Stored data
[Start of Attachment]

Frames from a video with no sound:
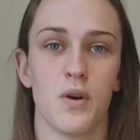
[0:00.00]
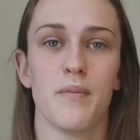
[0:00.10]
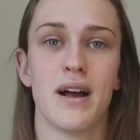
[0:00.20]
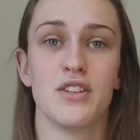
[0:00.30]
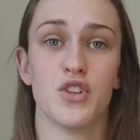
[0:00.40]
I'd
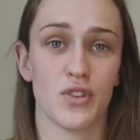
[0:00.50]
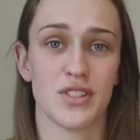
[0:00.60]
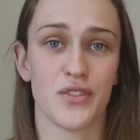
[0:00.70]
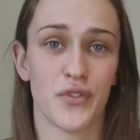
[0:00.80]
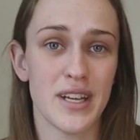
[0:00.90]
want my
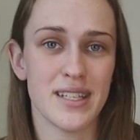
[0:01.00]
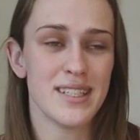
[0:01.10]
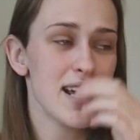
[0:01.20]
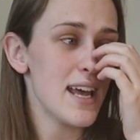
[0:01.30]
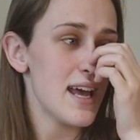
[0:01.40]
joggers to
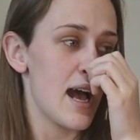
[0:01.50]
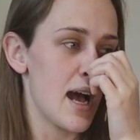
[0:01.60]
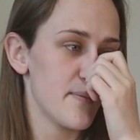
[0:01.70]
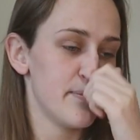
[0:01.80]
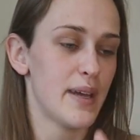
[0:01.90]
fit.
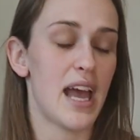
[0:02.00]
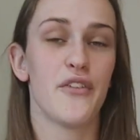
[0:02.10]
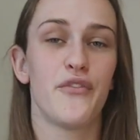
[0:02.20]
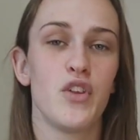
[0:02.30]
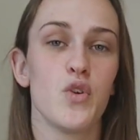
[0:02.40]

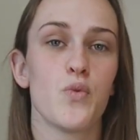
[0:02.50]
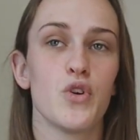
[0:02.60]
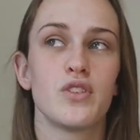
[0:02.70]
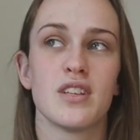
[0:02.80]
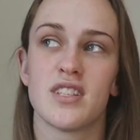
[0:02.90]
If you
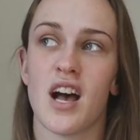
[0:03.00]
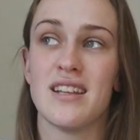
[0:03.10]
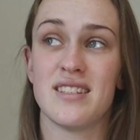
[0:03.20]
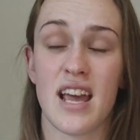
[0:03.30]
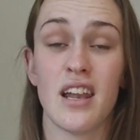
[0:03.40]
were to
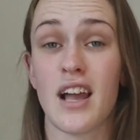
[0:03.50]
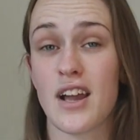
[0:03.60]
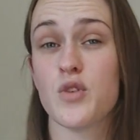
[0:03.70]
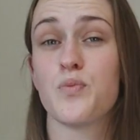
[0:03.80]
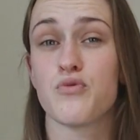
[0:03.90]
size down, like
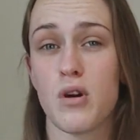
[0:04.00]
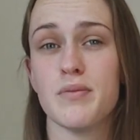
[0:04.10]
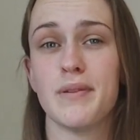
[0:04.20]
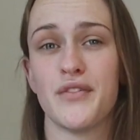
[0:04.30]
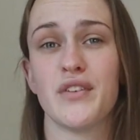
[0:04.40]
I could
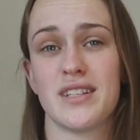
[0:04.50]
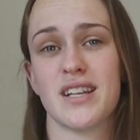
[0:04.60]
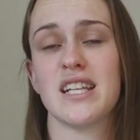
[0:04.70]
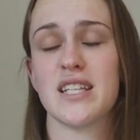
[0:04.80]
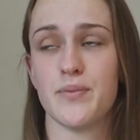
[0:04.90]
probably fit a
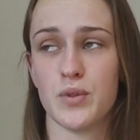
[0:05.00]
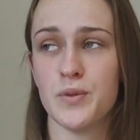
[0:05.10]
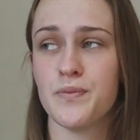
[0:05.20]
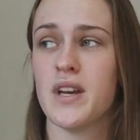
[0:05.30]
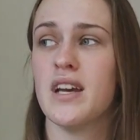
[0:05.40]
size
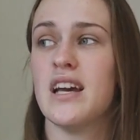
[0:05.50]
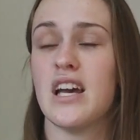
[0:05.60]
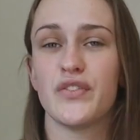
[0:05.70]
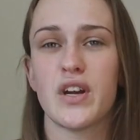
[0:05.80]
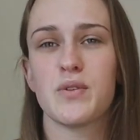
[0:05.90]
small.
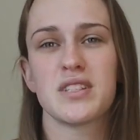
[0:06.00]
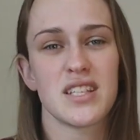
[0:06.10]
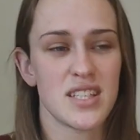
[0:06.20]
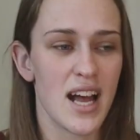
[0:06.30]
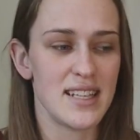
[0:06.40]
If I was
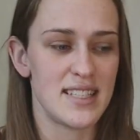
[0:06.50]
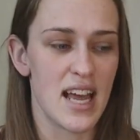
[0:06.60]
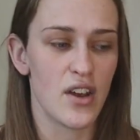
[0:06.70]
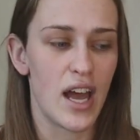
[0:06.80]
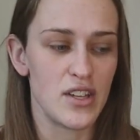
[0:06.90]
to size
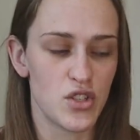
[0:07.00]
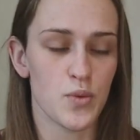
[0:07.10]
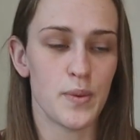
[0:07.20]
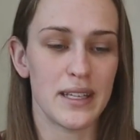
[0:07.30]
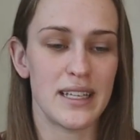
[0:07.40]
down, I
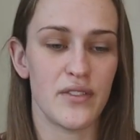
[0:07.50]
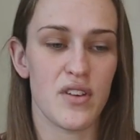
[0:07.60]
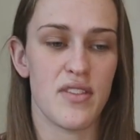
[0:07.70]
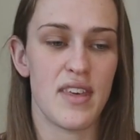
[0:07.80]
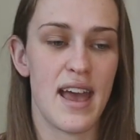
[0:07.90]
do
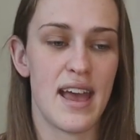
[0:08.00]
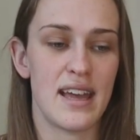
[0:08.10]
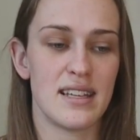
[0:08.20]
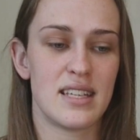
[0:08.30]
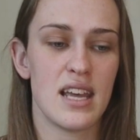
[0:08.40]
believe
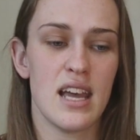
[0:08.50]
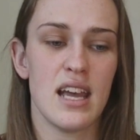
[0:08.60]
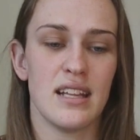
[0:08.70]
that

[End of Attachment]

Repeat, word for word, each of the records, omitting any image they hold.

* **Exercise result**:
Frames from a video with no sound:
[0:00.00]
[0:00.10]
[0:00.20]
[0:00.30]
[0:00.40]
I'd
[0:00.50]
[0:00.60]
[0:00.70]
[0:00.80]
[0:00.90]
want my
[0:01.00]
[0:01.10]
[0:01.20]
[0:01.30]
[0:01.40]
joggers to
[0:01.50]
[0:01.60]
[0:01.70]
[0:01.80]
[0:01.90]
fit.
[0:02.00]
[0:02.10]
[0:02.20]
[0:02.30]
[0:02.40]

[0:02.50]
[0:02.60]
[0:02.70]
[0:02.80]
[0:02.90]
If you
[0:03.00]
[0:03.10]
[0:03.20]
[0:03.30]
[0:03.40]
were to
[0:03.50]
[0:03.60]
[0:03.70]
[0:03.80]
[0:03.90]
size down, like
[0:04.00]
[0:04.10]
[0:04.20]
[0:04.30]
[0:04.40]
I could
[0:04.50]
[0:04.60]
[0:04.70]
[0:04.80]
[0:04.90]
probably fit a
[0:05.00]
[0:05.10]
[0:05.20]
[0:05.30]
[0:05.40]
size
[0:05.50]
[0:05.60]
[0:05.70]
[0:05.80]
[0:05.90]
small.
[0:06.00]
[0:06.10]
[0:06.20]
[0:06.30]
[0:06.40]
If I was
[0:06.50]
[0:06.60]
[0:06.70]
[0:06.80]
[0:06.90]
to size
[0:07.00]
[0:07.10]
[0:07.20]
[0:07.30]
[0:07.40]
down, I
[0:07.50]
[0:07.60]
[0:07.70]
[0:07.80]
[0:07.90]
do
[0:08.00]
[0:08.10]
[0:08.20]
[0:08.30]
[0:08.40]
believe
[0:08.50]
[0:08.60]
[0:08.70]
that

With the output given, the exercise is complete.